Reconstructing the space-time variability of California Snow Water Equivalent

Wednesday, April 22, 2015
Mu Xiao1, Ned Bair2, Yixin Mao3, Jeff Dozier4, Dennis P Lettenmaier1 and Karl Rittger5, (1)University of California Los Angeles, Los Angeles, CA, United States, (2)University of California, Earth Research Institute, Santa Barbara, CA, United States, (3)University of Washington Seattle Campus, Seattle, WA, United States, (4)University of California, Mammoth Lakes, CA, United States, (5)National Snow and Ice Data Center, Boulder, CO, United States
Given the magnitude of the California economy and its dependence on water, there has been great interest in the California drought of 2012-14 and its magnitude relative to previous drought events. Although measurements of snow water equivalent (SWE) in California date to 1910, reconstruction of the aggregate snowpack in the Sierra Nevada headwaters for most of the state’s streams based on these observations alone is challenging, because the observations represent points, the siting of which was based on objectives other than representation of aggregate SWE. However, alternative methods have become available for reconstructing aggregate SWE. These include using the output of land surface models driven by gridded precipitation, temperature, and other reconstructed forcings, reconstruction of seasonal maximum SWE using remote sensing estimates of melt energy combined with estimates of the last date of accumulated snow, and interpolation of time-continuous SWE observations from snow pillows.
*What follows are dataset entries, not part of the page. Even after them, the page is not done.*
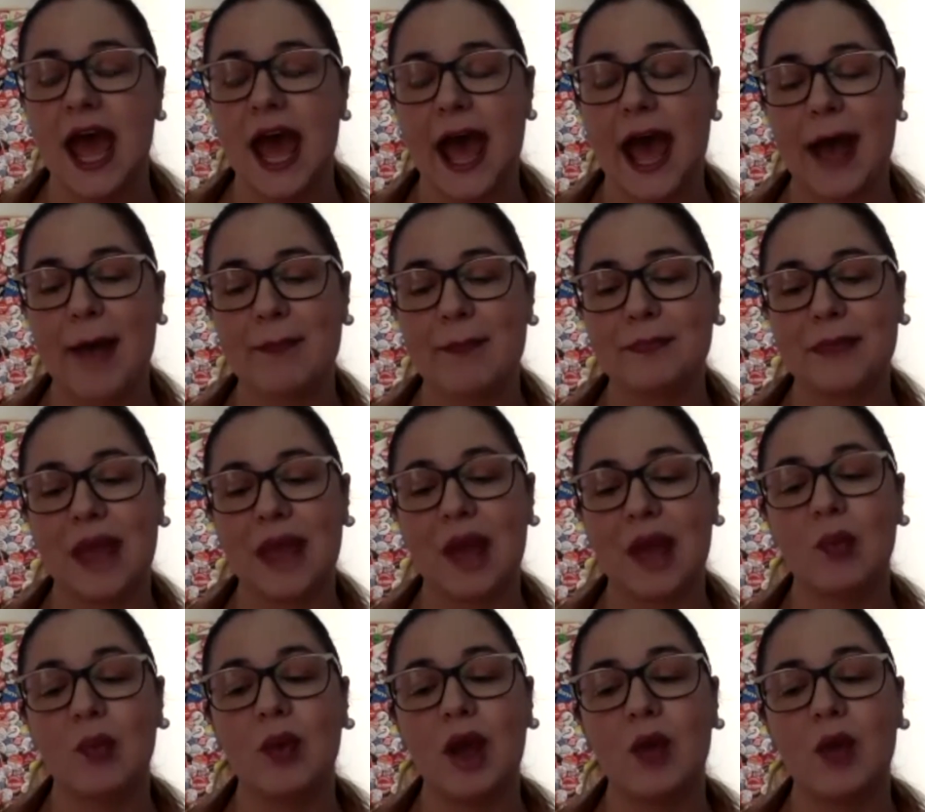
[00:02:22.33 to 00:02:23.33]

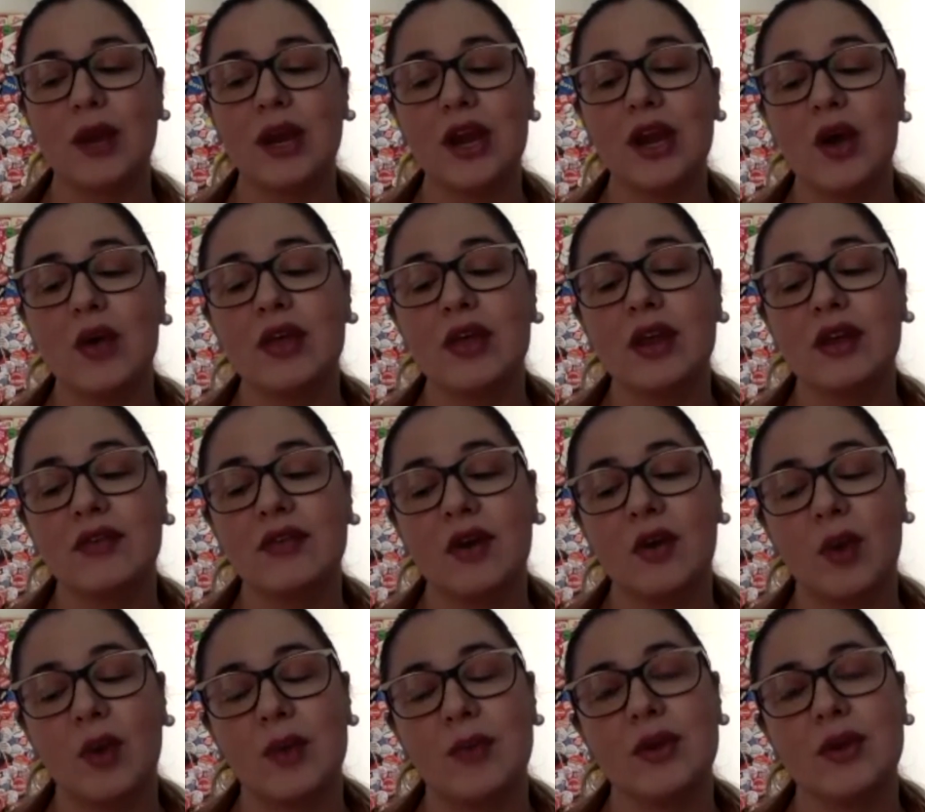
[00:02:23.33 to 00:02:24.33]
And we know that of our
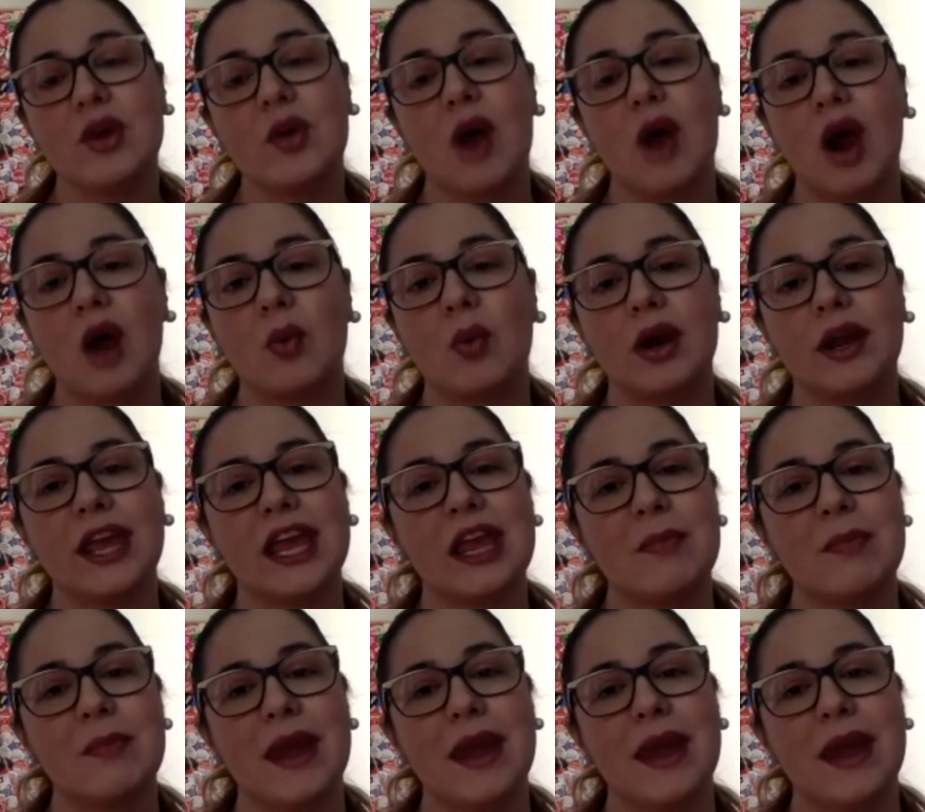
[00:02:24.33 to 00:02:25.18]
women who are working,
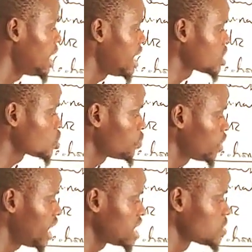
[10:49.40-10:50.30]

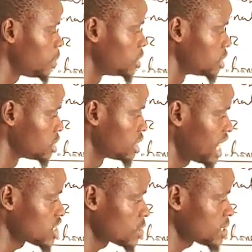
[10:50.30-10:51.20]
electrovalent bond.
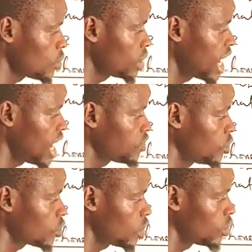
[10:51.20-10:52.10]
That substance will have
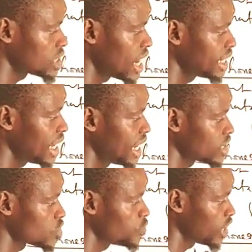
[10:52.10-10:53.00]
what we call an
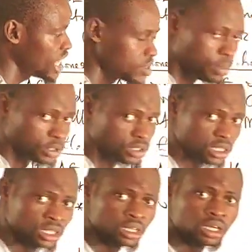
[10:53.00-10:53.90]
electrovalent bond.
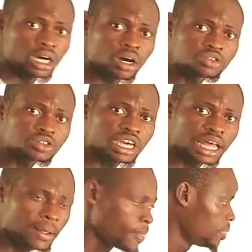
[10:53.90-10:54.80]

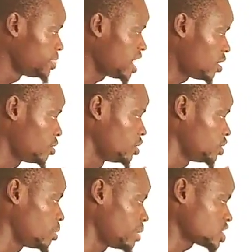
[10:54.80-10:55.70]
Altogether. Now,
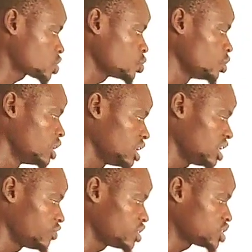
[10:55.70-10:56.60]
number two,
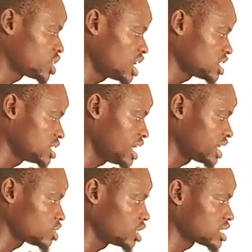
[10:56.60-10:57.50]
if the change in
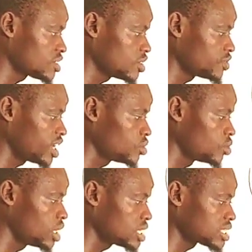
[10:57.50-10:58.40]
electronegativity
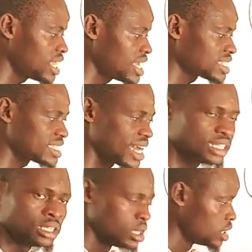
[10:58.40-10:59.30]
value is less
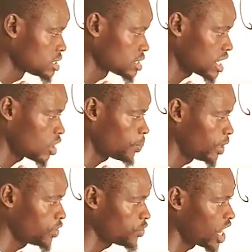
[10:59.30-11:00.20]
than
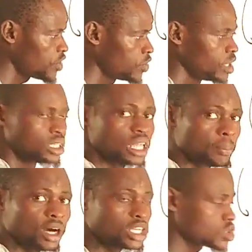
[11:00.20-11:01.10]
0.5, the
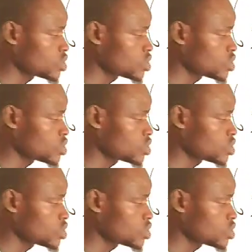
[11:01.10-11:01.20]
bond is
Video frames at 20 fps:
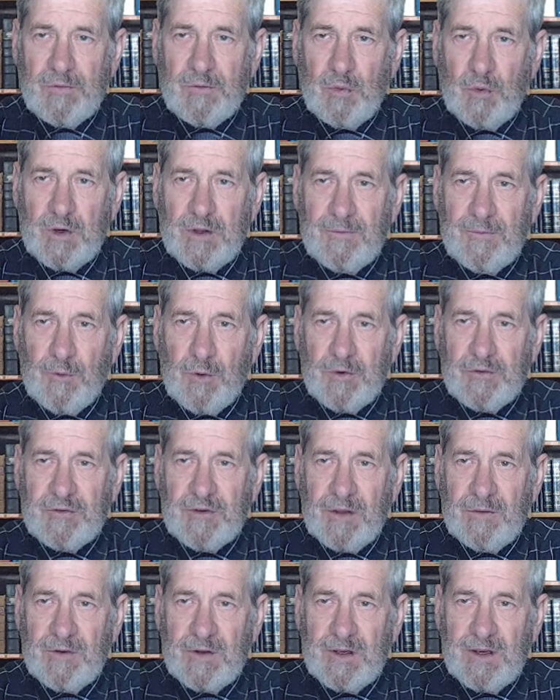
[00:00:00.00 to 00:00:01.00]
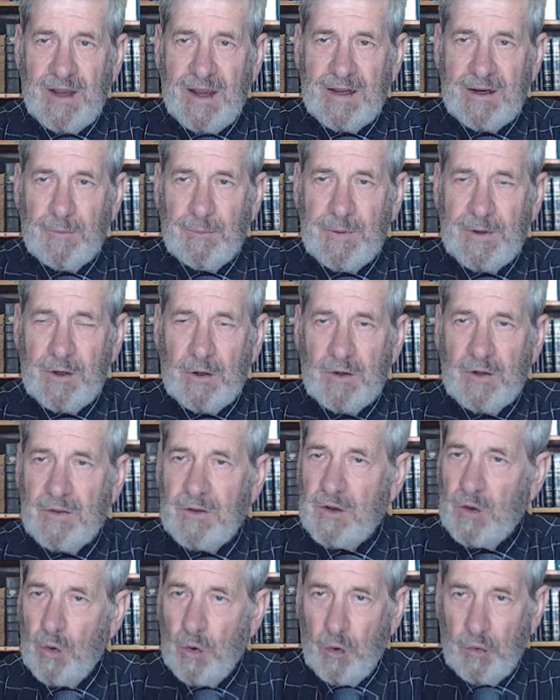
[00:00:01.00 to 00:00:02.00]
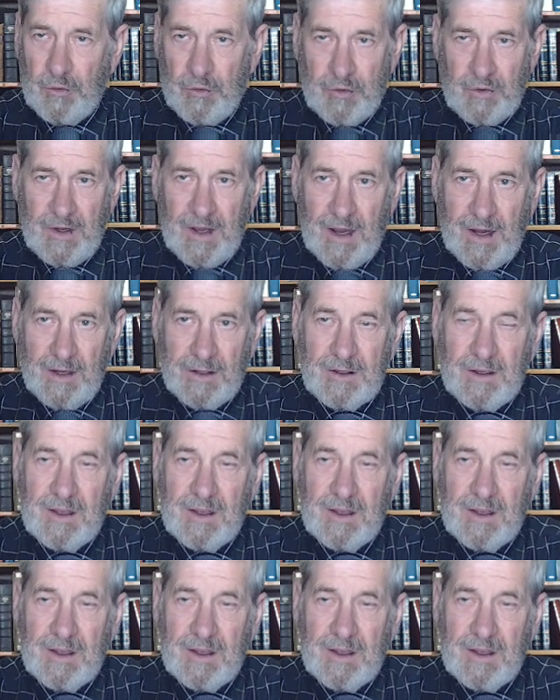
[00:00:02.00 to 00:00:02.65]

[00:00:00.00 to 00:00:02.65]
2479 appeared in the Old or not.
We compare simulated SWE from the Variable Infiltration Capacity (VIC) land surface model, NOAA’s SNODAS (the output of an operational snow model adjusted to snow pillow observations), SWE reconstruction from remotely sensed data, and an interpolation of the California Department of Water Resources’ snow pillow observations, all for the snow seasons of 2003-04 through 2013-14, for which all estimates exist. We give particular attention to differences in aggregate estimates of SWE (e.g., in km3 for the entire Sierra range), as well as differences in the spatial distribution of SWE, and elevation differences. We focus not only on differences in the mean fields over the period of record, but on differences between heavy winters (2005-06 and 2010-11) and near-record low snow winter 2013-14.